President of the Victorian Legislative Council
- In office 18 July 1979 – 15 July 1985
- Preceded by: William Fry
- Succeeded by: Rod Mackenzie

Victorian Legislative Council
- In office 29 April 1967 – 4 May 1979 Serving with Jock Granter, Bruce Reid
- Constituency: Bendigo Province
- In office 5 May 1979 – 12 February 1987 Serving with Jock Granter
- Constituency: Central Highlands Province

Personal details
- Born: Frederick Sheppard Grimwade 12 September 1933 Melbourne, Victoria
- Died: 23 February 1989 (aged 55)
- Party: Liberal Party
- Spouse: Joan Elizabeth Rich OBE ​ ​(m. 1956)​
- Relatives: Frederick Sheppard Grimwade (great-grandfather); Philip Sheppard Grimwade AO (uncle);
- Education: Melbourne Grammar School
- Alma mater: University of Melbourne; Iowa State College;
- Occupation: Farmer, grazier; Politician;

= Fred Grimwade =

Australian politician

Frederick Sheppard "Fred" Grimwade (12 September 1933 - 23 February 1989) was an Australian politician.

Grimwade was born in Melbourne, the son of Erick Grimwade (whose grandfather was a state politician) and Gwendolen Ada Carnegie.

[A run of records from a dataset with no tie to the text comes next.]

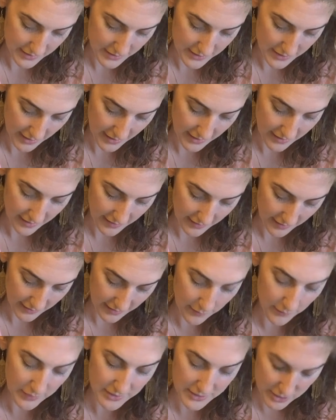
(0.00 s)
China
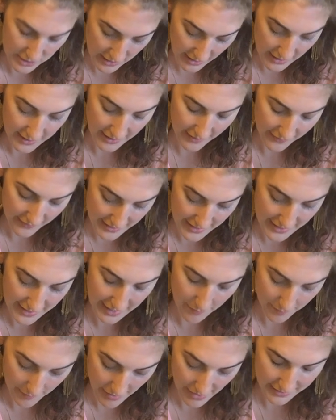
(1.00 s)
and then he
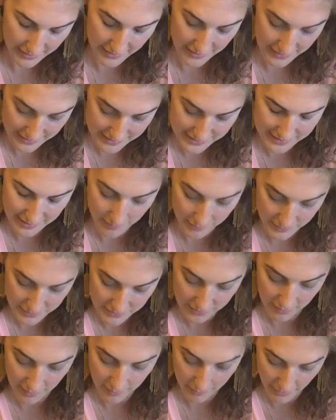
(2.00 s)
came back and he established
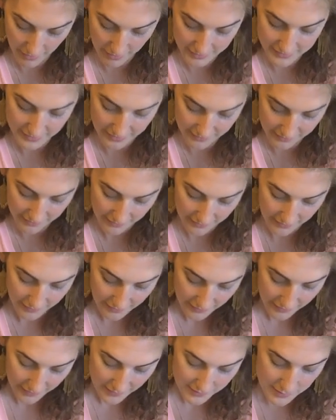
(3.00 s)
chiropractic.
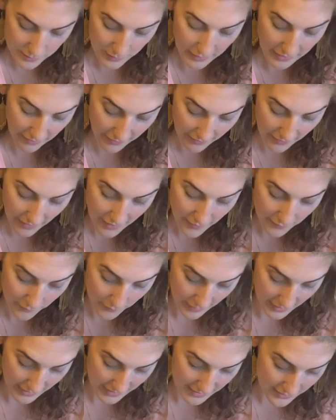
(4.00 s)
So like a lot of
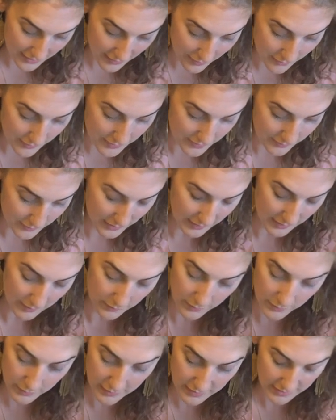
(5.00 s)
what I do is really
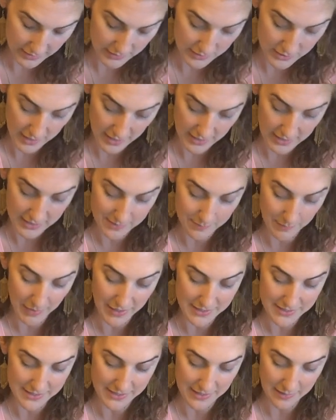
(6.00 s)
rooted in Chinese
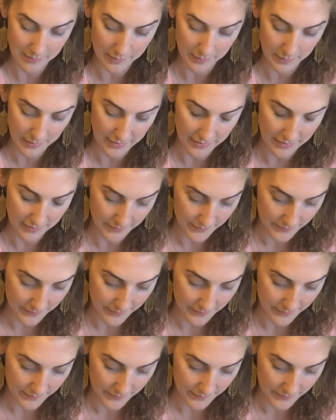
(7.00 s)
medicine, but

He attended Melbourne Grammar School and Melbourne University, where he was a resident student at Trinity College. He graduated with a Bachelor of Agricultural Science, and then undertook further study at Iowa State College in the United States. He subsequently farmed at Glenaroua Homestead in Broadford. On 3 May 1956 he married Joan Elizabeth Rich, State Commissioner of the Victorian Girl Guides Association from 1973 to 1978. Grimwade was involved in several beef farming societies as well as the agriculture faculty of Melbourne University, and was on the council of the Bendigo Institute of Technology and the state Liberal Party. He was a member of Pyalong Shire Council from 1961 to 1980, serving as president from 1962 to 1963 and 1972 to 1972. In 1967 he was elected to the Victorian Legislative Council representing Bendigo Province, transferring to Central Highlands in 1979. He served as President of the Victorian Legislative Council from 1979 to 1985. He retired from politics in 1987.

Grimwade initiated the idea of creating a portrait gallery for former Premiers of Victoria, with Grimwade arranging for paintings to be commissioned from photographs of former non-living Premiers and life studies of living former Premiers. Originally displayed in the corridor leading to the Members Dining Room, the portrait gallery is now located in Queens Hall in Parliament House.